2.1.4. Coverage of manually deposited mutation annotations To assess the coverage of the manually annotated data, we attempted to identify PDB records of mutant structures that did not contain data in their mutation field. To identify records of mutant structures, we searched PDB entry titles for any of several keywords that suggest mutations (case insensitive search query: muta* OR substitut* OR varia* OR polymorphi*). MutationFinder was also applied to search titles for mentions of point mutations. If a title contained a keyword or mutation mention and the entry’s mutation field was blank, the entry was labelled as insufficiently annotated. An informal review of the results suggested that this approach was valid.

2.1.5. Results of manual annotation evaluation 40.6% (4260/10504) of mutations mentioned in mutation fields were not present at the specified position in the sequence(s) associated with the same PDB entry. These inconsistencies were present in 2344 PDB entries, indicating that 39.3% of the 5971 PDB entries with MutationFinder-normalizable mutation fields may be inaccurately annotated.

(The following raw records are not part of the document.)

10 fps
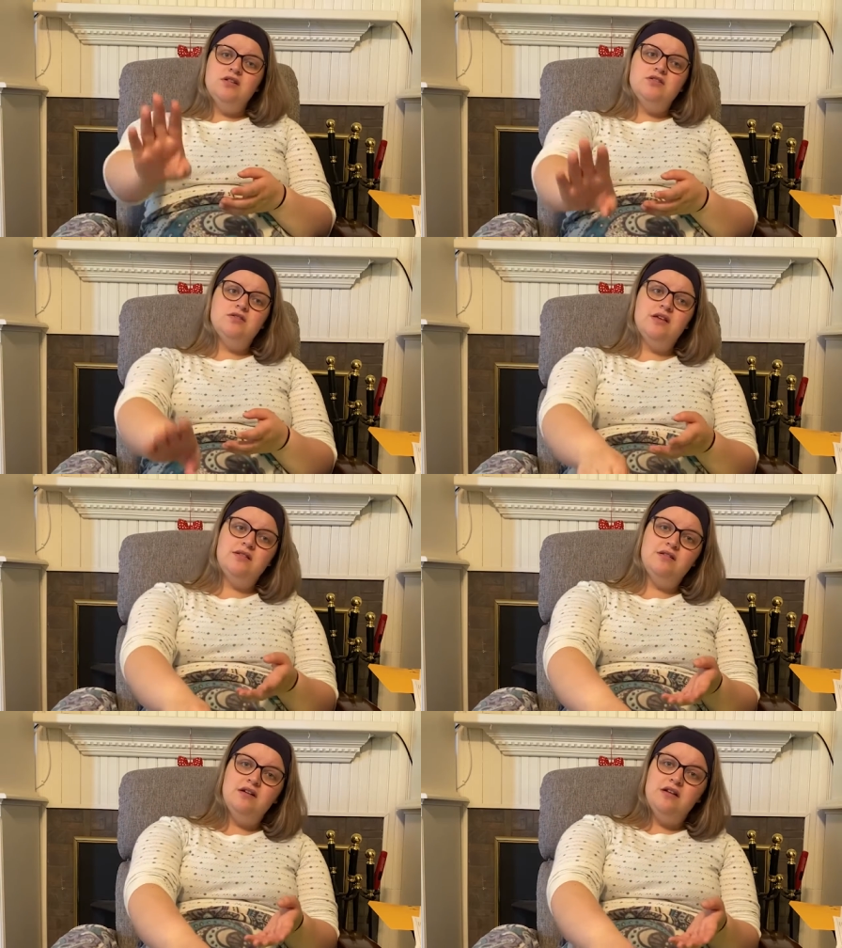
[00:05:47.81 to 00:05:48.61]
So
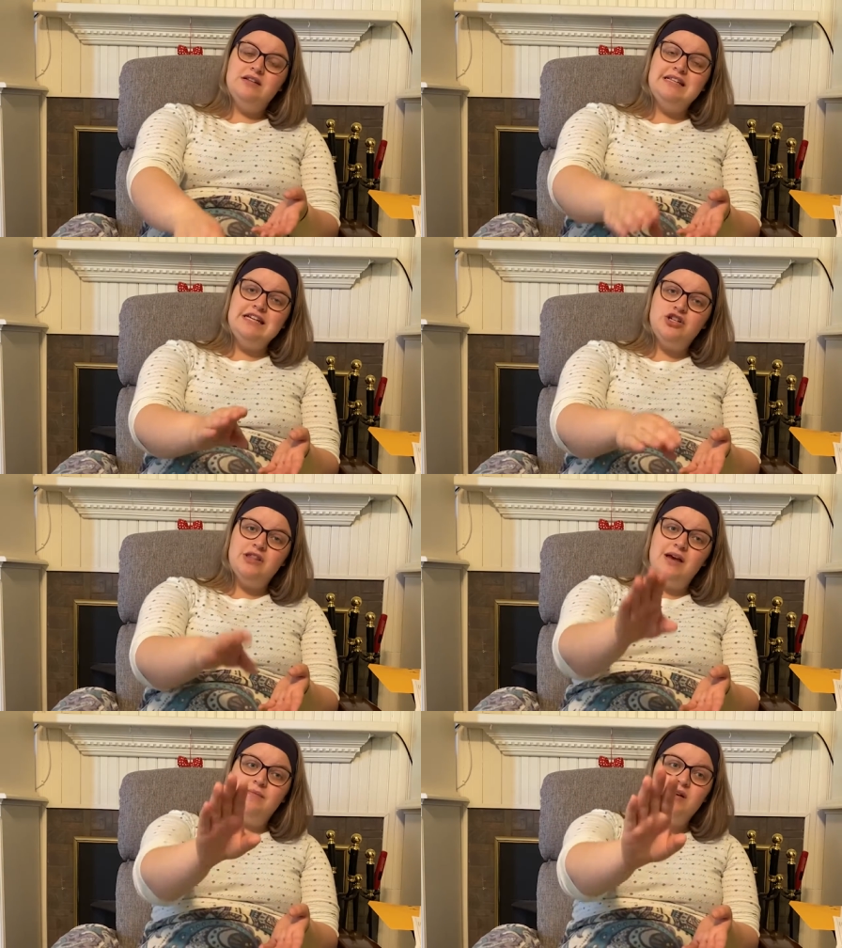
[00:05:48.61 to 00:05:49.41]
then teach
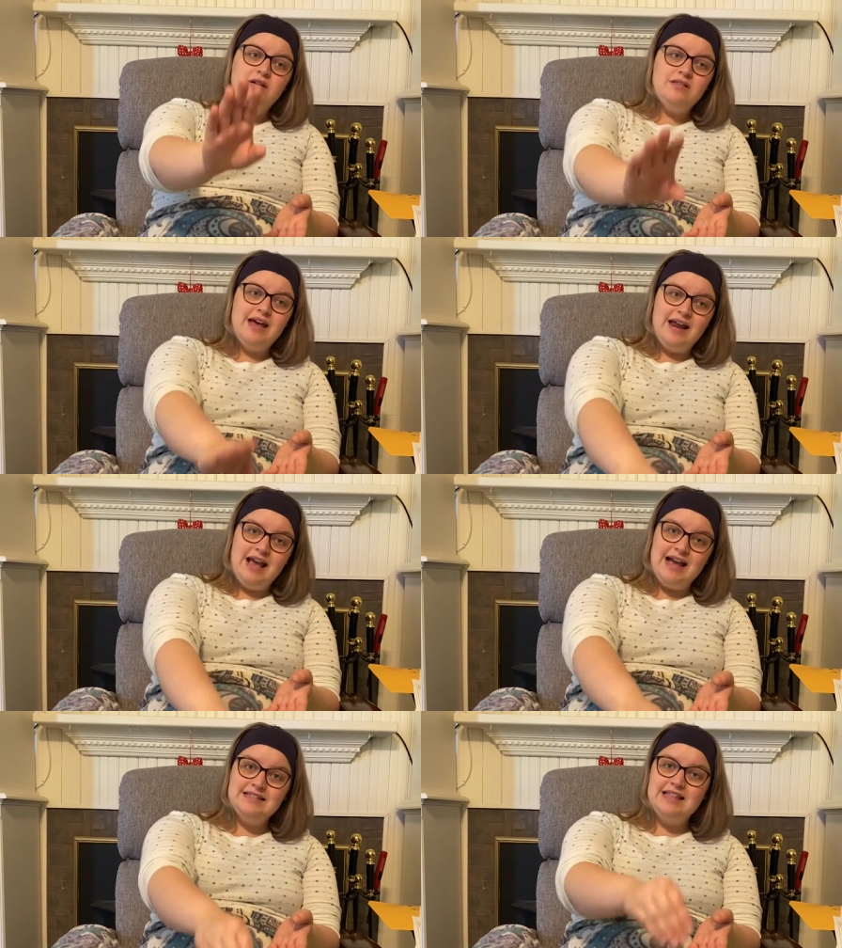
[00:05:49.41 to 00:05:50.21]
them that
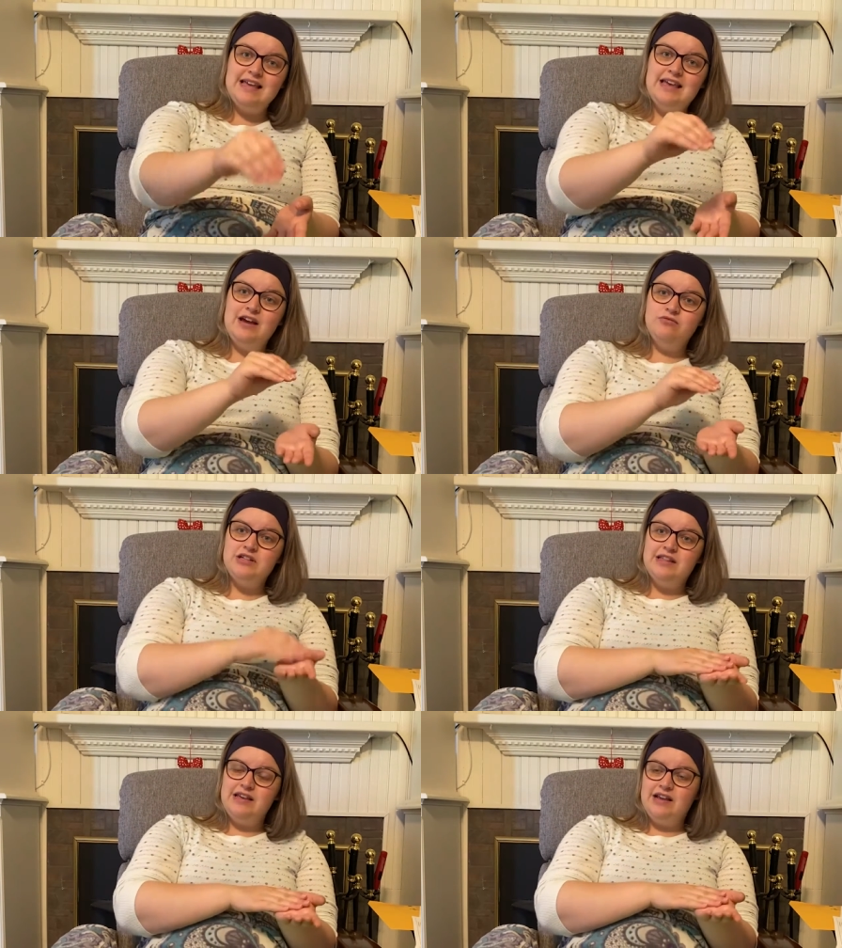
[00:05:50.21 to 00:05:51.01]
as they
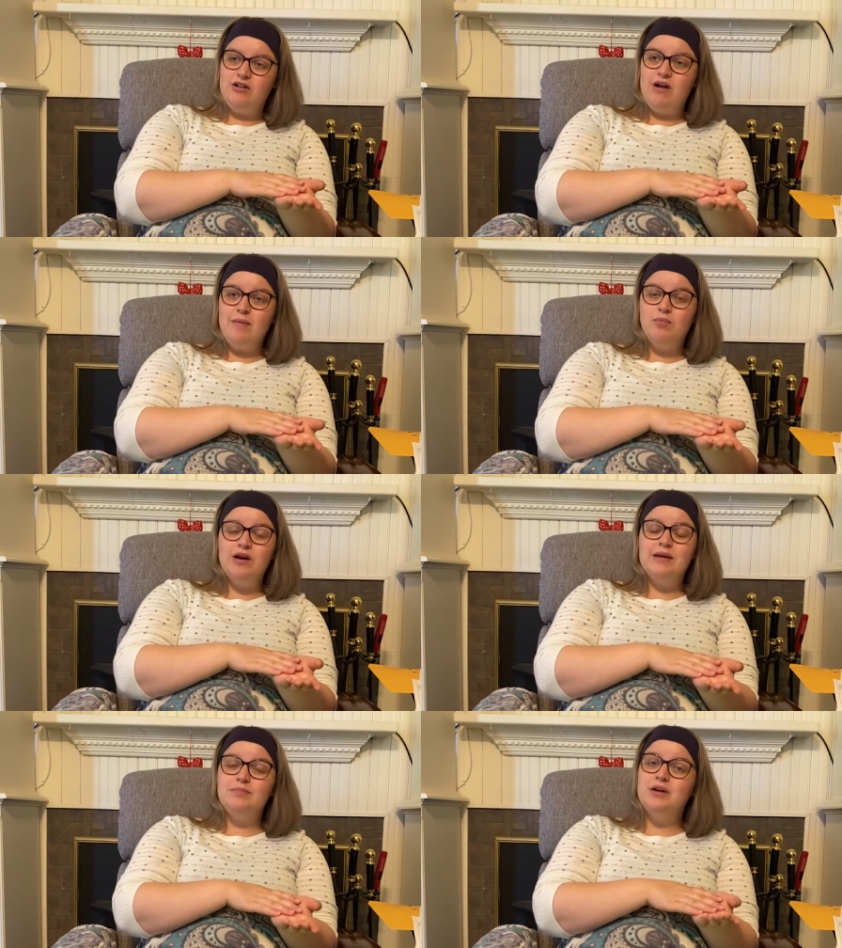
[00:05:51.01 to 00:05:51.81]
count, they can grab
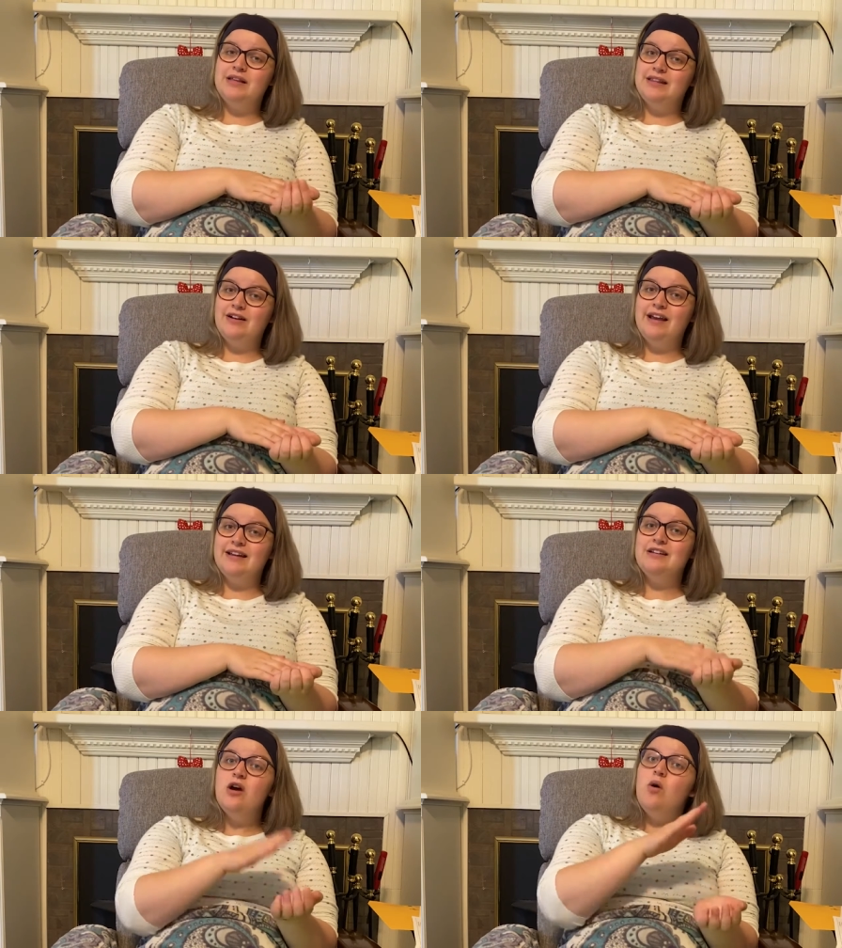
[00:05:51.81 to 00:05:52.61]
one and put it in their hand.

As mentioned, these inaccurate annotations could be due to errors in the mutation annotation or the sequence, or mismatches between the position numbers used in the mutation and the sequence. We expect that in the majority of cases the errors arise from mismatches in numbering, as there is generally some confusion in how mutations should be numbered (i.e., based on the sequence in the structure or based on the UniProt reference sequence). PDB entries now contain mappings between the structure and UniProt sequences, and in a future analysis we will use these mappings to determine if any of these apparent errors are instead inconvenient discrepancies which could be avoided automatically.

Additionally, 21.7% (1243/5729) of the PDB entries that contained a mutation keyword or mention in the title were found to contain an empty mutation field. These entries appear to be underannotated. (As a further indication of the scope of the “underannotation problem,” note that 12.9% (1024/7953) of the non-empty mutation fields simply contain the word yes.) Again, this is likely to be an overestimate of the true number of underannotated PDB entries (due to promiscuity of the search query), but even if we are overestimating by a factor of 10, this is still a problem.

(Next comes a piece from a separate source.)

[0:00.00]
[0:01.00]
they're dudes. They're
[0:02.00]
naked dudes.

These results suggest that the manually deposited mutation data is far from perfect, and that not just the quantity, but the quality of manual database annotation stands to be improved. In the next section, we explore automated techniques for mutation annotation in the PDB to determine if they may provide a means to replace or augment manual annotation. These automated techniques are evaluated against the manually deposited mutation annotations, although we have just shown that it is far from perfect. Performance of the automated techniques is therefore underestimated.

2.2. Automated mutation annotation evaluated extrinsically

In this section two automated mutation annotation techniques are evaluated by assessing their ability to reproduce the manually deposited mutation annotations in the PDB. The first automated method, text mining for mutations using MutationFinder, has been shown to perform very well on blind test data (i.e., in intrinsic evaluation). Our second approach, detecting differences in pre-aligned sequences, is not inherently error-prone, and therefore does not require intrinsic evaluation. We might expect that the near-perfect and perfect abilities of these systems (respectively) to perform the basic function of identifying mutations would suggest that they are capable of compiling mutation databases automatically. Assessing their ability to recreate the manually deposited mutation annotations allows us to evaluate this expectation.

2.2.1. Text-mining-based mutation annotation: MutationFinder Two sets of MutationFinder mutation annotations were generated—with and without the sequence validation step described in Section 2.1.3. The unvalidated data should have higher recall, but more false positives. To compile the unvalidated MutationFinder annotation set, MutationFinder was applied to primary citation abstracts associated with PDB records. For each record in the PDB, the abstract of a primary citation (when both a primary citation and an abstract were available) was retrieved, and MutationFinder was applied to extract normalized point mutations. 9625 normalized point mutations were associated with 4189 PDB entries by this method, forming the unvalidated MutationFinder mutation annotations. To compile the validated MutationFinder mutation annotations, we applied sequence validation to the unvalidated MutationFinder mutation annotations. This reduced the results to 2602 normalized mutations in 2061 PDB entries.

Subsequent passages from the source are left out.